▸ **MATERIAL PROVIDED**:
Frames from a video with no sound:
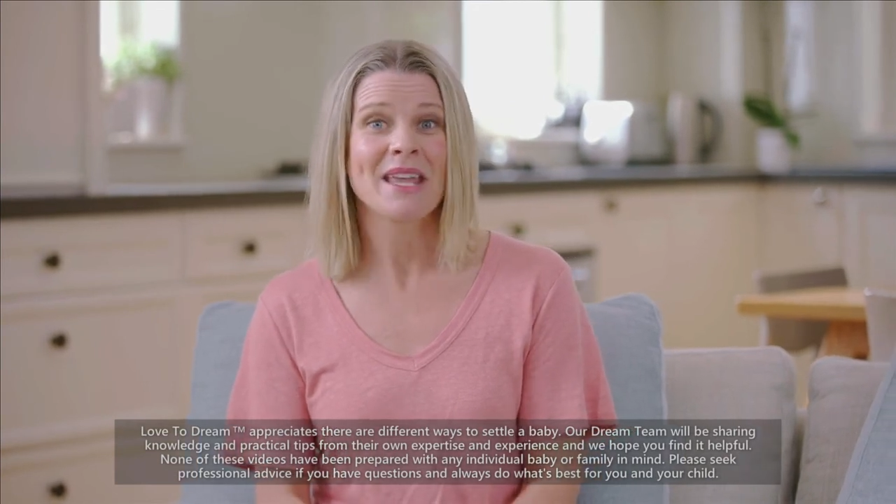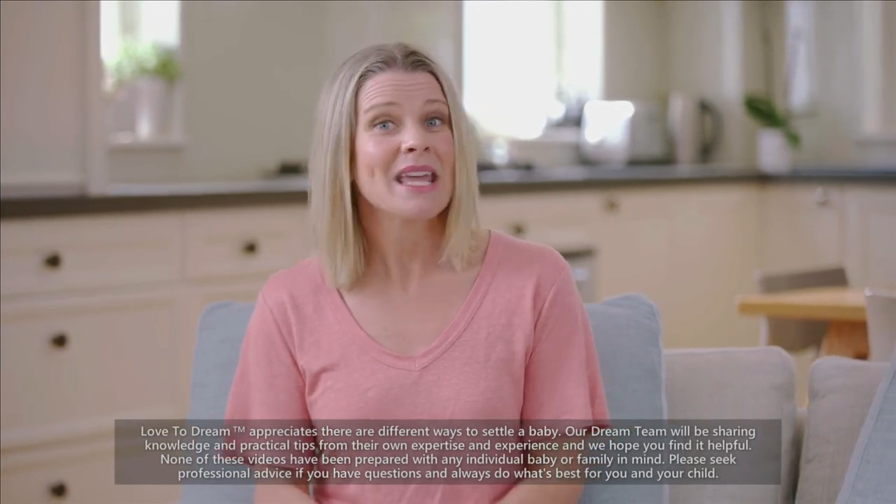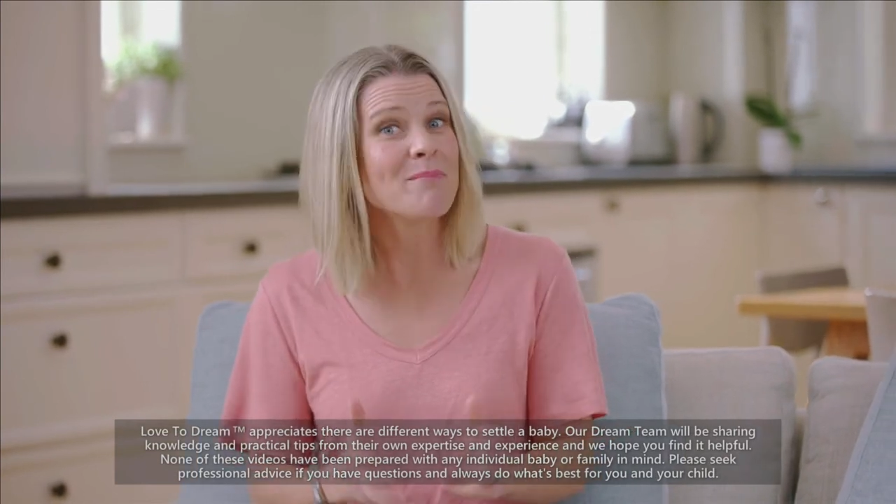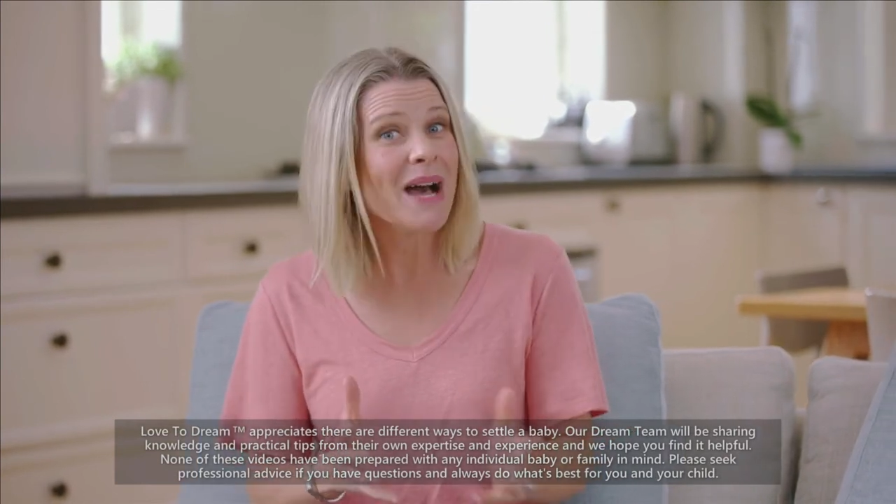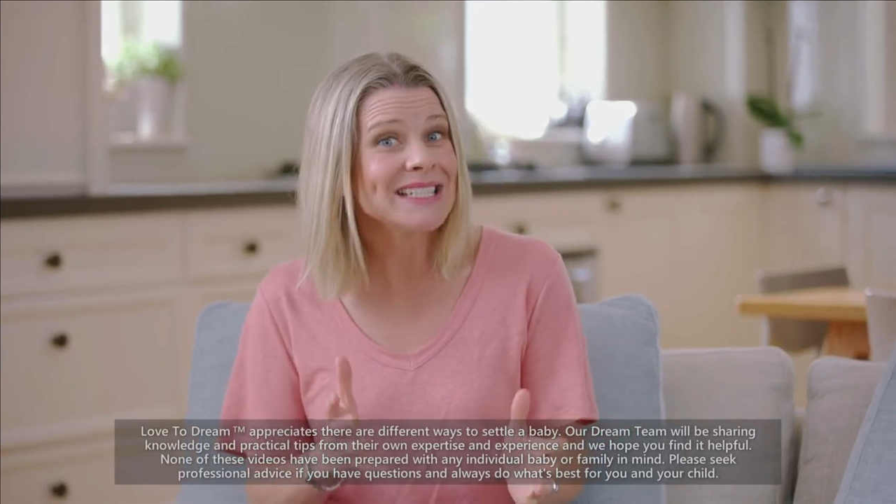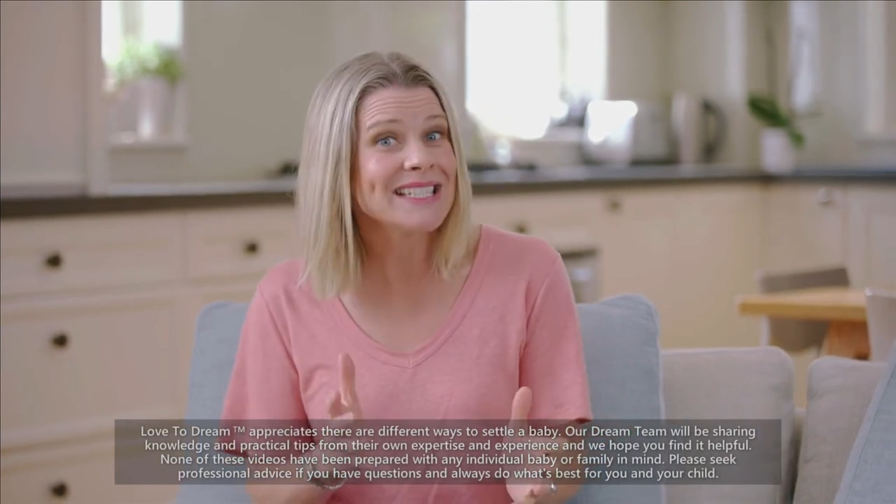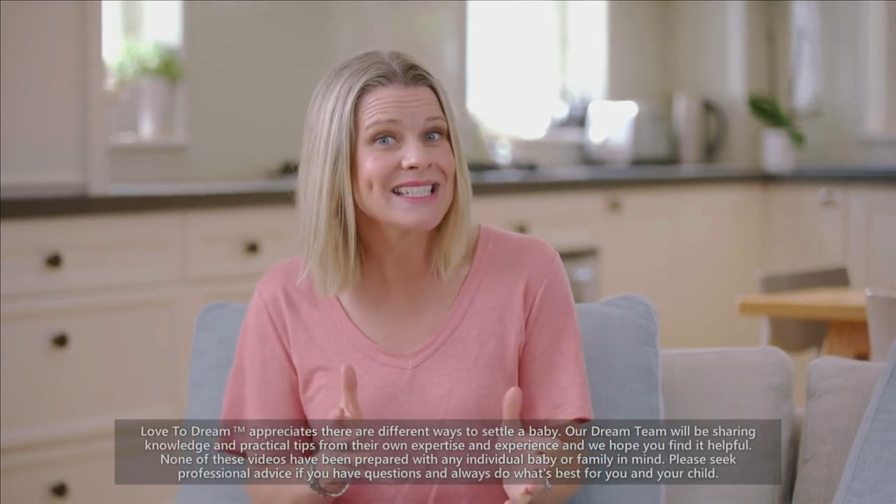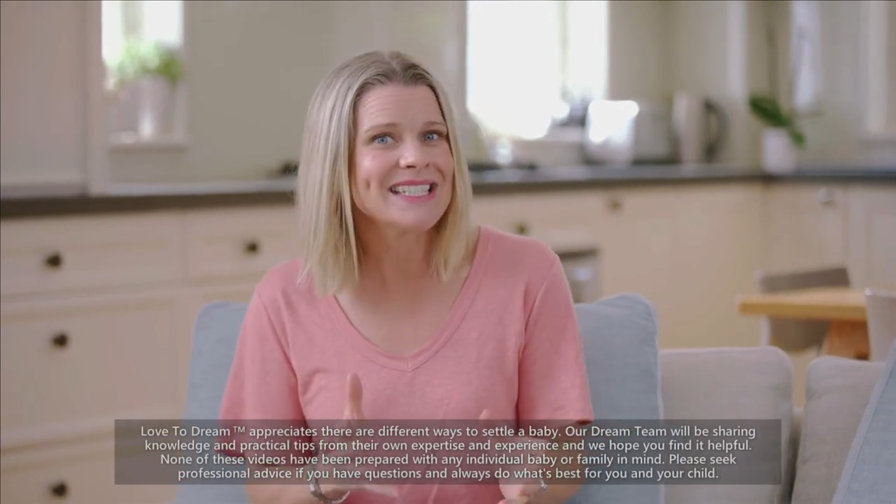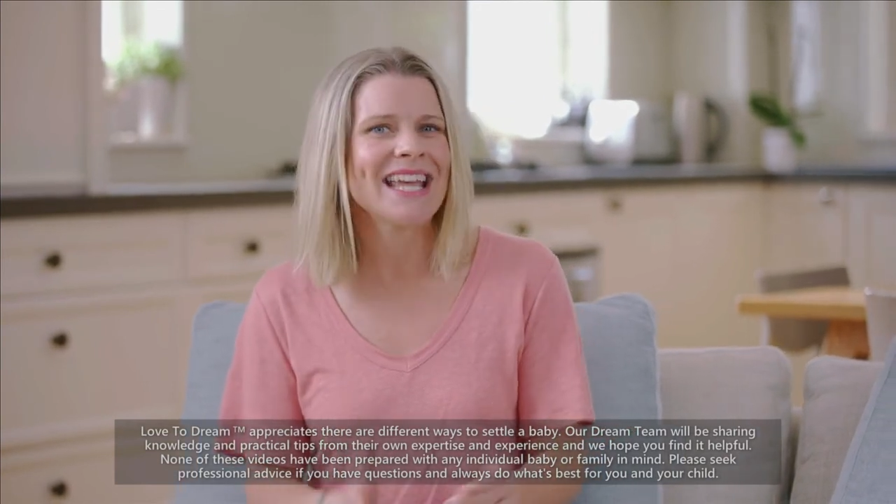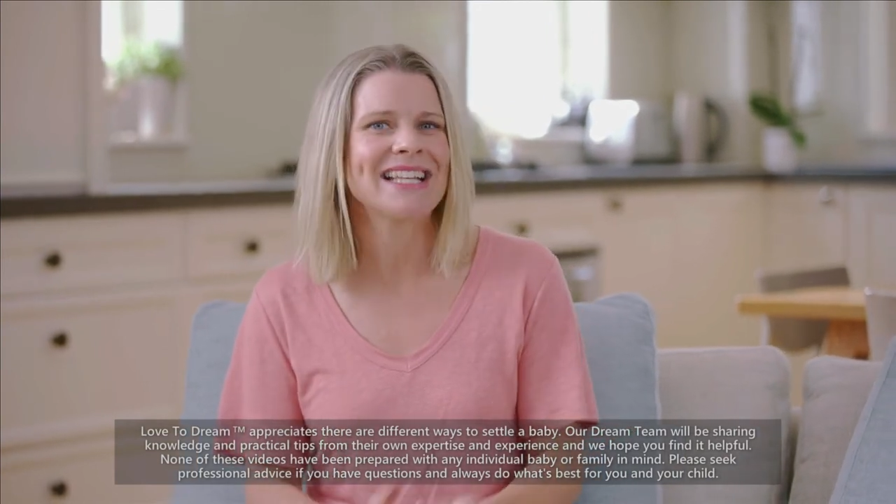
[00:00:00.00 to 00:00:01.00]
It might
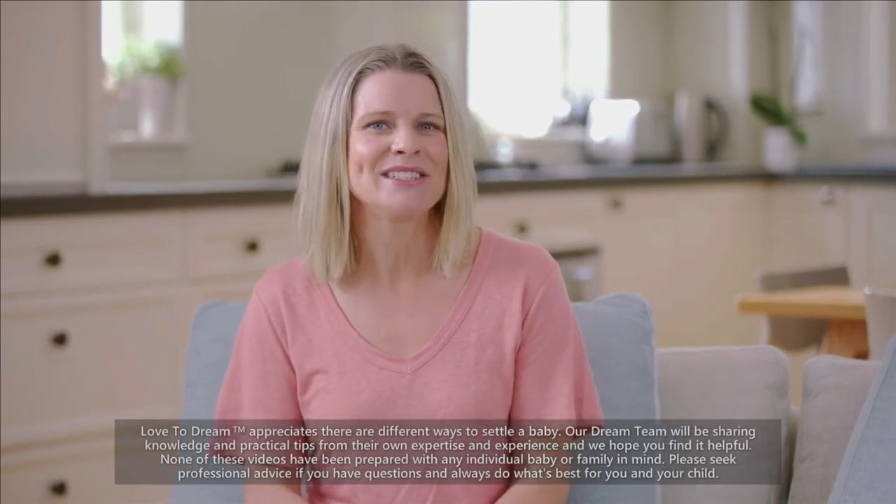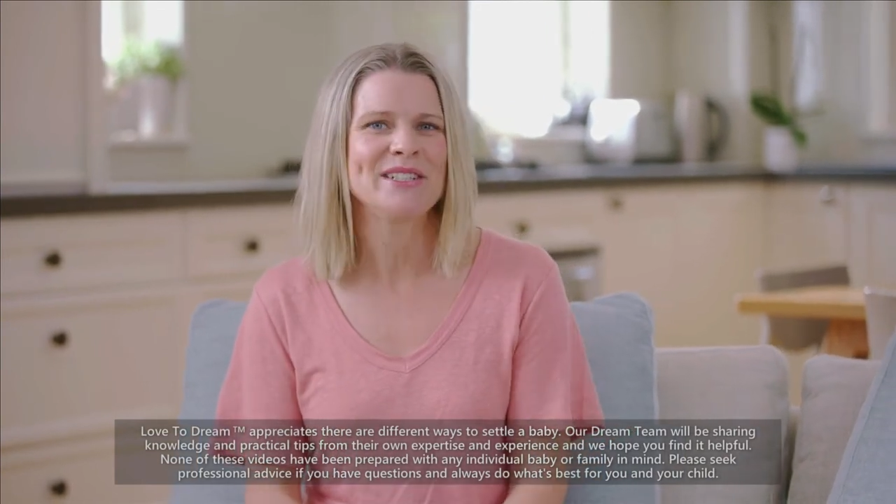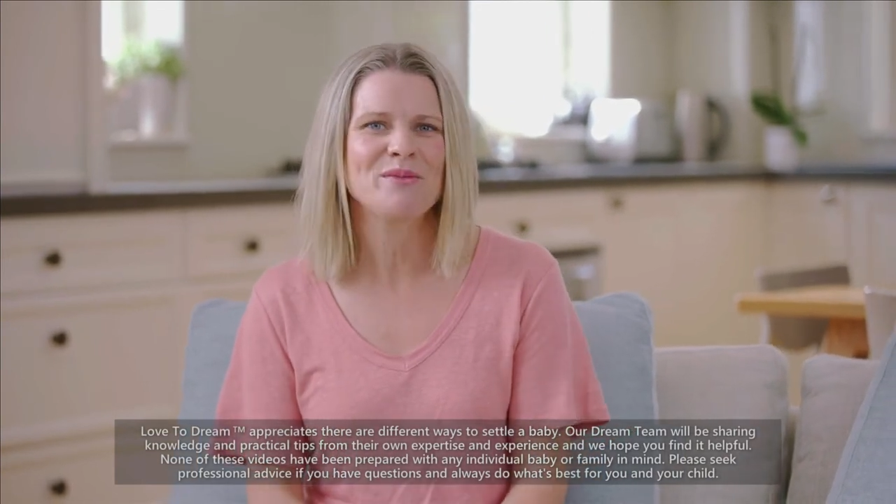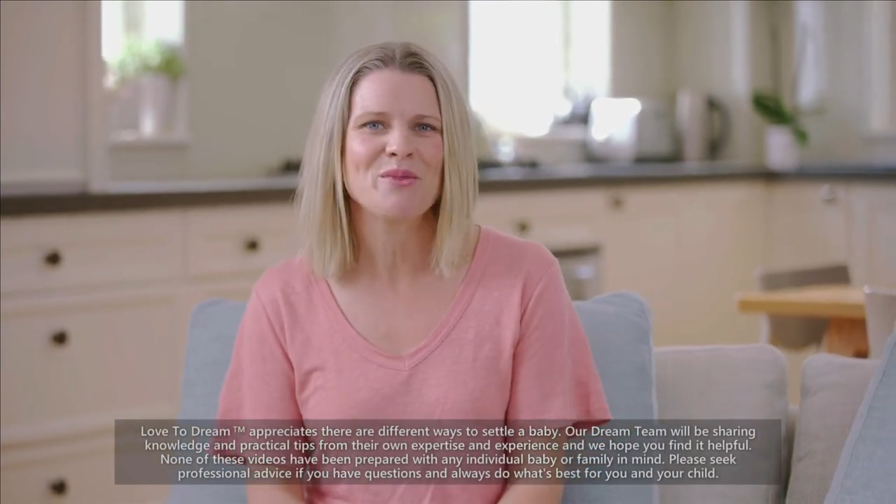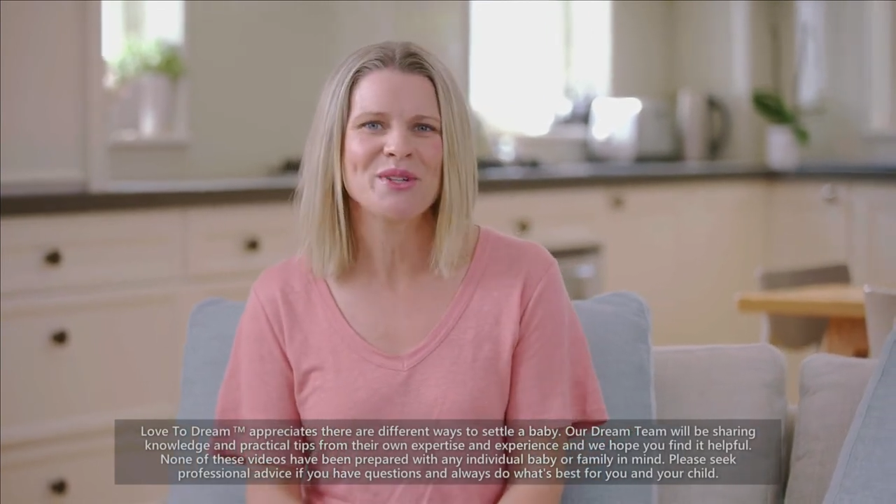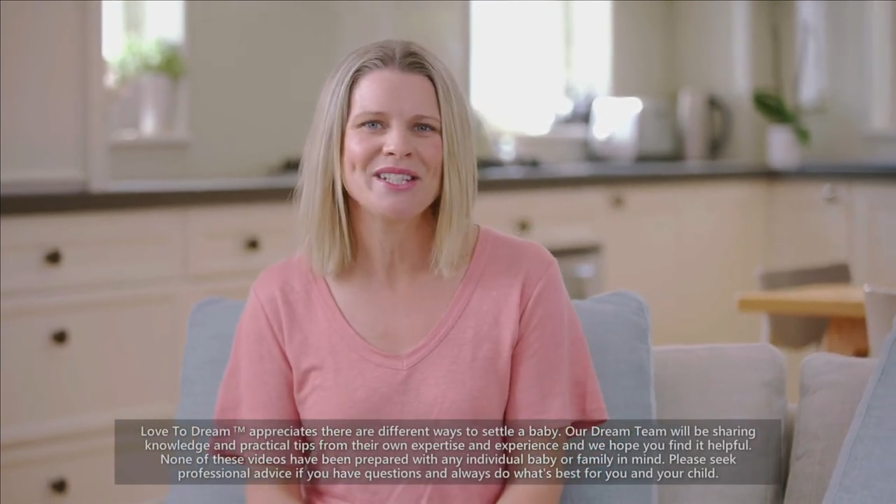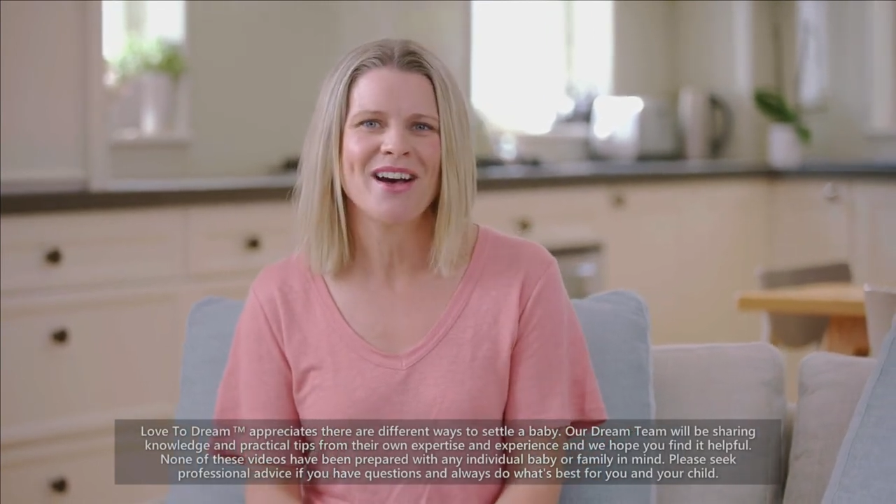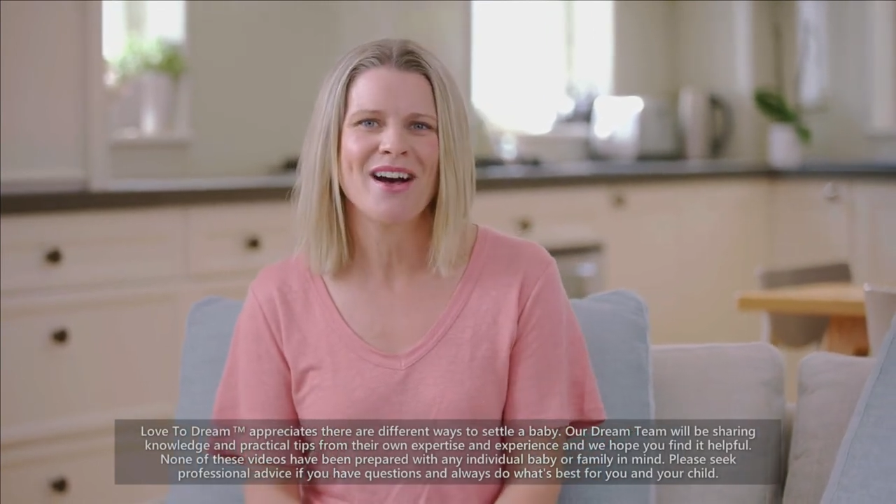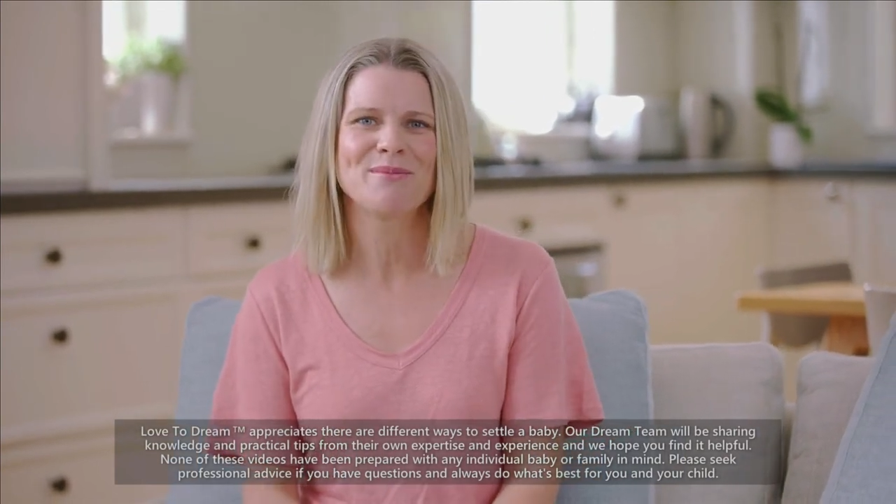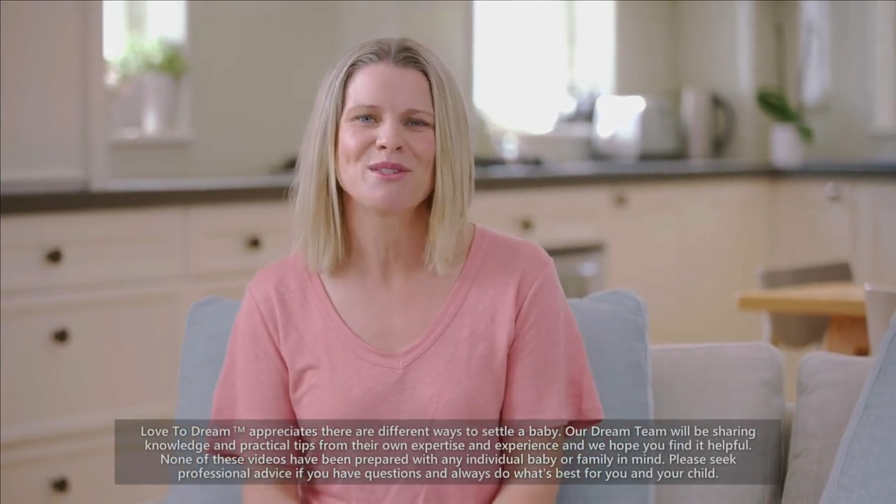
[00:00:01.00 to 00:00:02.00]
just take a little more time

▸ **WHAT IS EXPECTED**: Nothing but an exact copy of the data, without its images, should make up your answer.

▸ **PROBLEM SOLUTION**:
Frames from a video with no sound:
[00:00:00.00 to 00:00:01.00]
It might
[00:00:01.00 to 00:00:02.00]
just take a little more time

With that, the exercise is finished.